There was no argument that several Palestinian men had tried to plant a roadside bomb not far from Shavei Shomron, an Israeli settlement near Nablus. There was also no argument that Israeli soldiers came upon those men and fired.

But the local Israeli commander, Col. Yossi Adiri, said two Palestinians were killed, while Palestinians insisted that only one man had died, a 23-year-old named Ahed Fares.

Even more confusing were the accounts of what followed.

Apparently, people from a nearby village, Beit Iba, went out in the dead of night to the same area. According to Colonel Adiri, at least one of the new arrivals was armed. Soldiers opened fire, the colonel said, and three Palestinians were killed. In all, the death toll was five, the army said, without explaining why there seemed to be only four bodies from this incident.

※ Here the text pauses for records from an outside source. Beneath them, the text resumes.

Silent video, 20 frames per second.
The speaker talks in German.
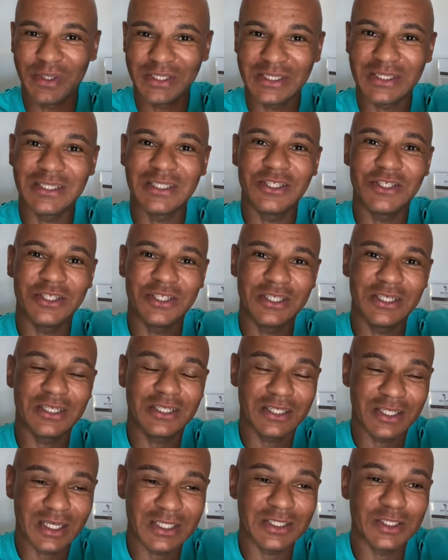Es ist nicht,
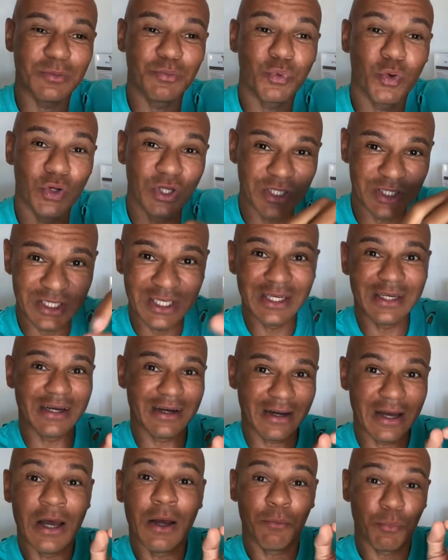dass die
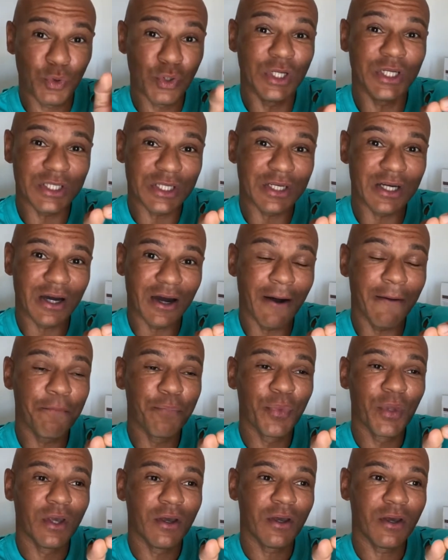Politiker,
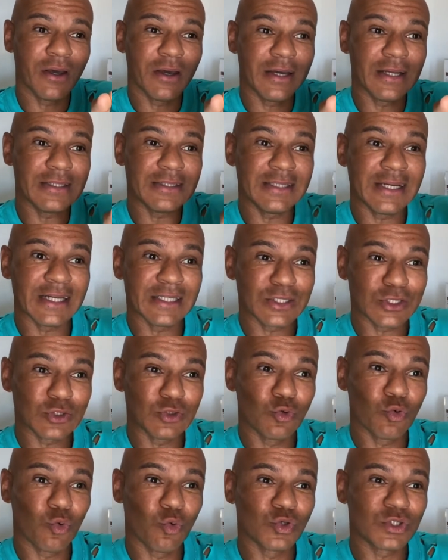Politiker äh, die
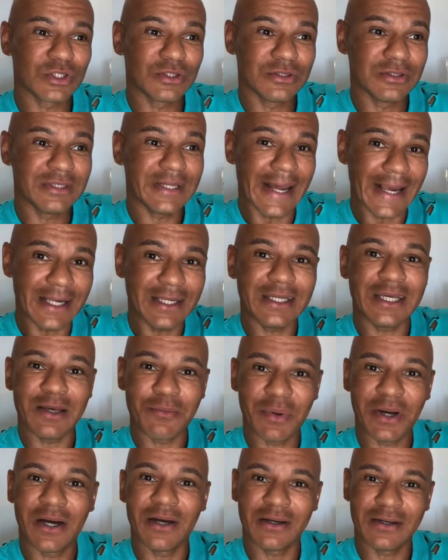ganzen großen
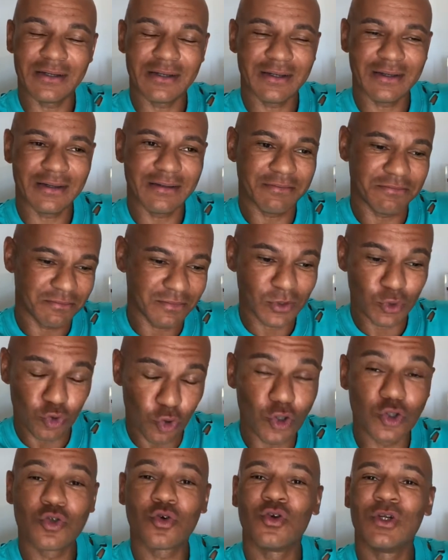Geldgeber äh,
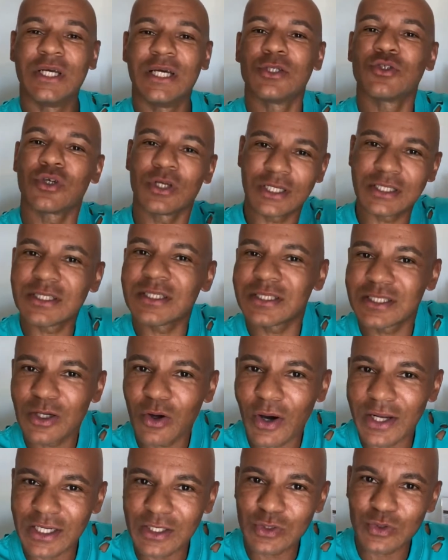kontrollieren, sondern es ist
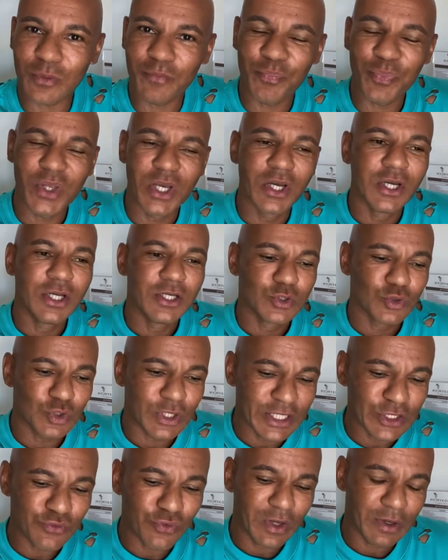genau andersrum. So,
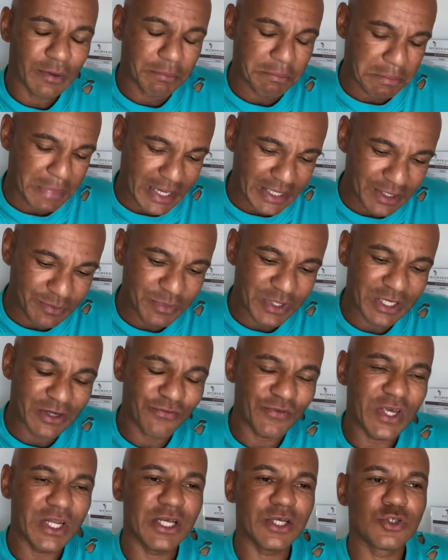deswegen mache ich mir
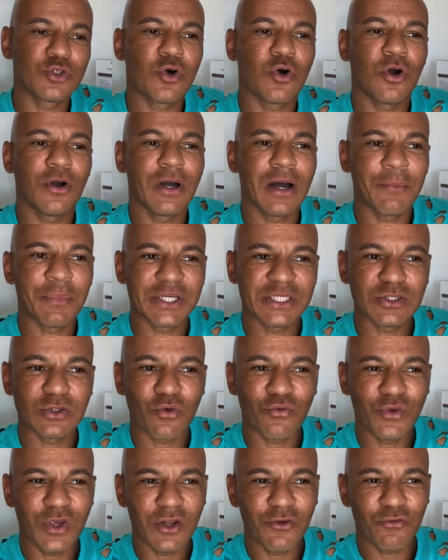da wenig Sorgen, aber es ist
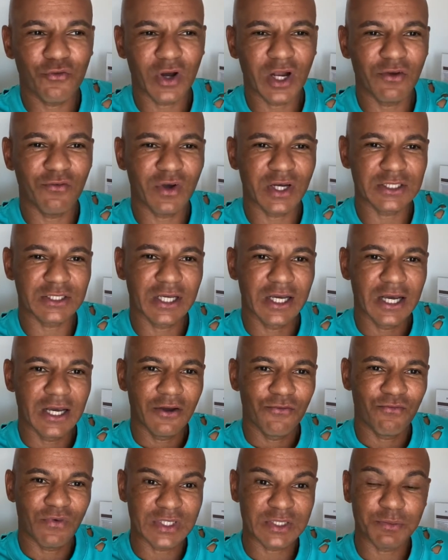auf jeden Fall was,
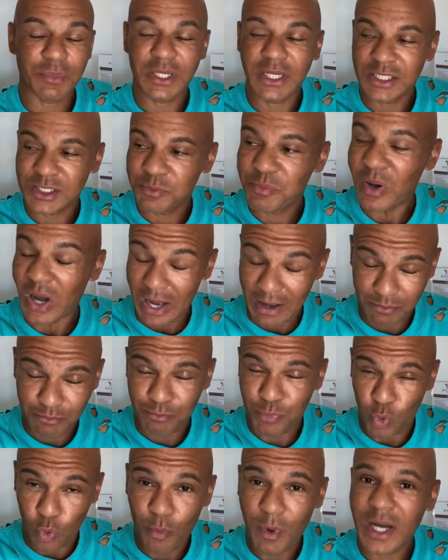was man jetzt
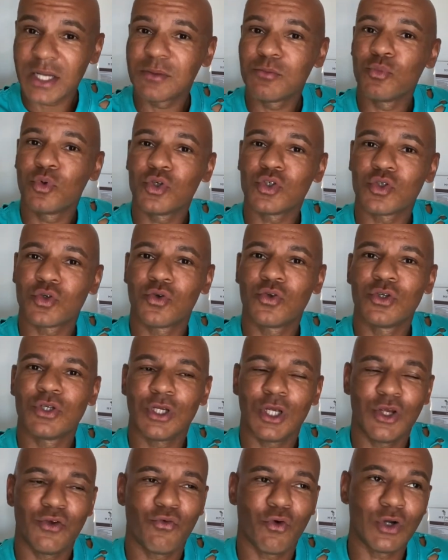beobachten muss.
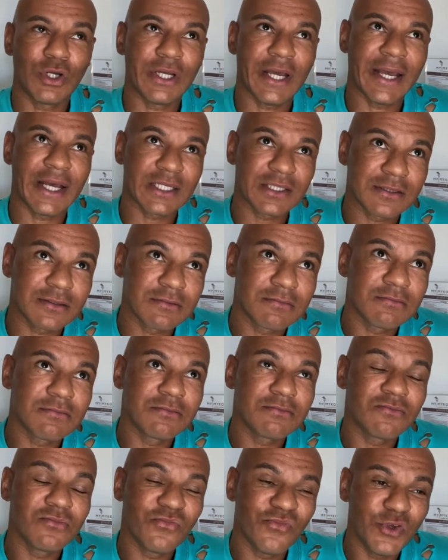Und ich wollte erst
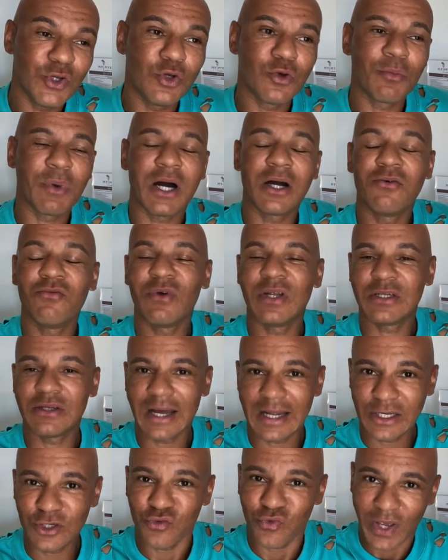ein Video machen,
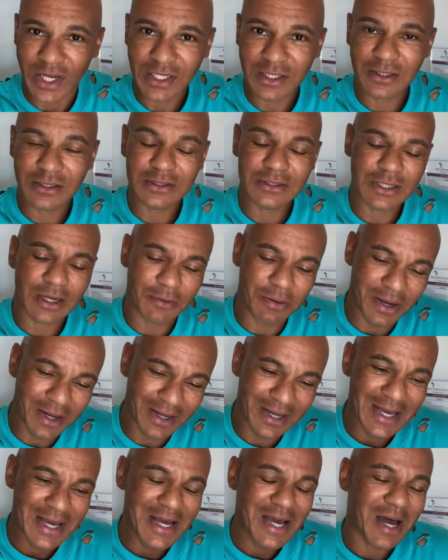wenn alles fertig ist,
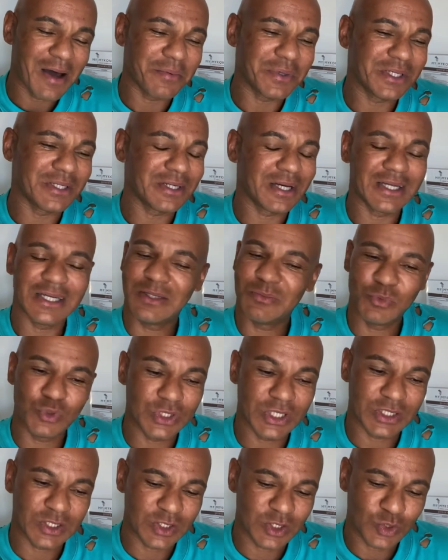aber habe ich gedacht, ich
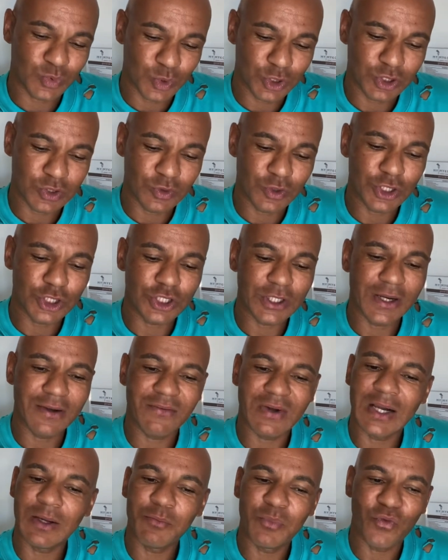muss jetzt zwischendurch schnell,
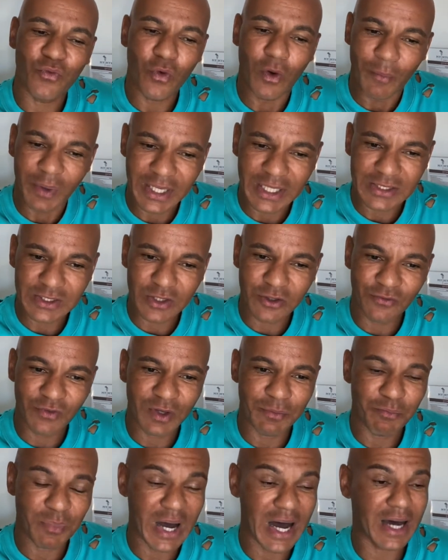weil bevor man jetzt
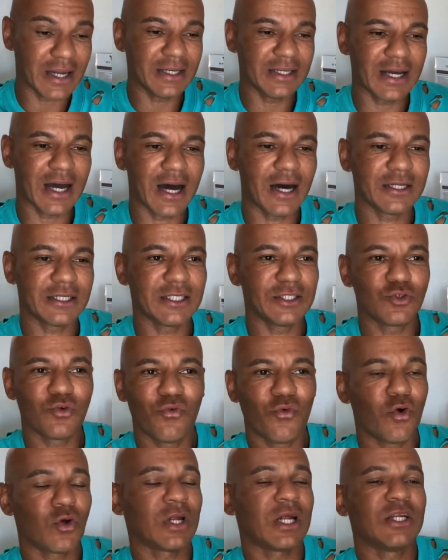irgendwie panikartig
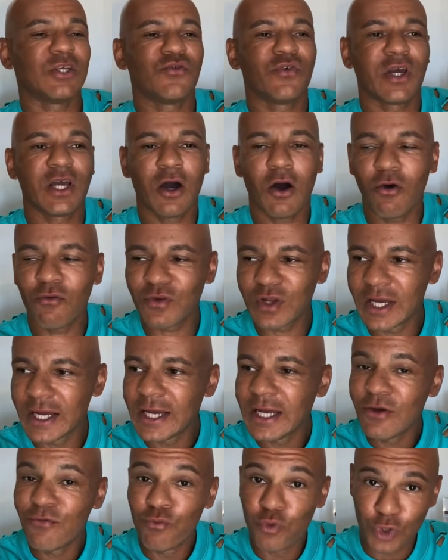sofort alles verkauft,
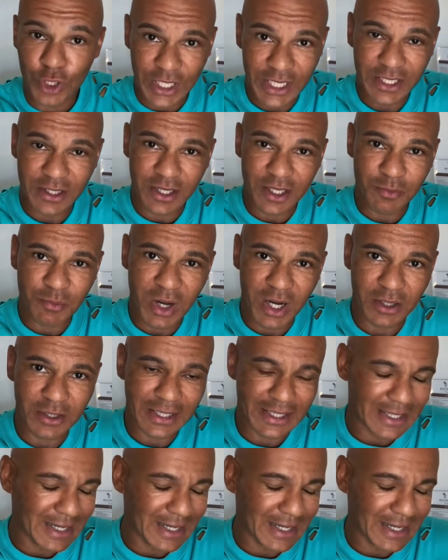würde ich nicht machen.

The Palestinians said that the Beit Iba people had all been unarmed and ventured out only to retrieve Mr. Fares's body. To Palestinians in Nablus, the shootings amounted to nothing less than murder.

Whatever the reality of those events, there was no mistaking the sullenness that lay like a cloud cover over Nablus today. As calls for revenge filled the air, audible between volleys of rifle fire, no one seemed in a mood to talk about a truce.

"The Jews proved that they do not keep their word," said a store owner who gave his name only as Abu Khaled. "They tell the world they want peace, but they do not keep their word. We do not believe anything until it is on the ground. Otherwise, it's words in the wind."

Down the block, Mr. Shakah watched the last of the funeral procession disappear behind a curve. He is a mild-looking man, soft-spoken. But his words rang ominously, certainly for Israelis.

"Our losses are bigger than theirs," he said. "But we might reach a point where we have equal losses, and then more losses on the Israeli side. They should take that into consideration, and be wise."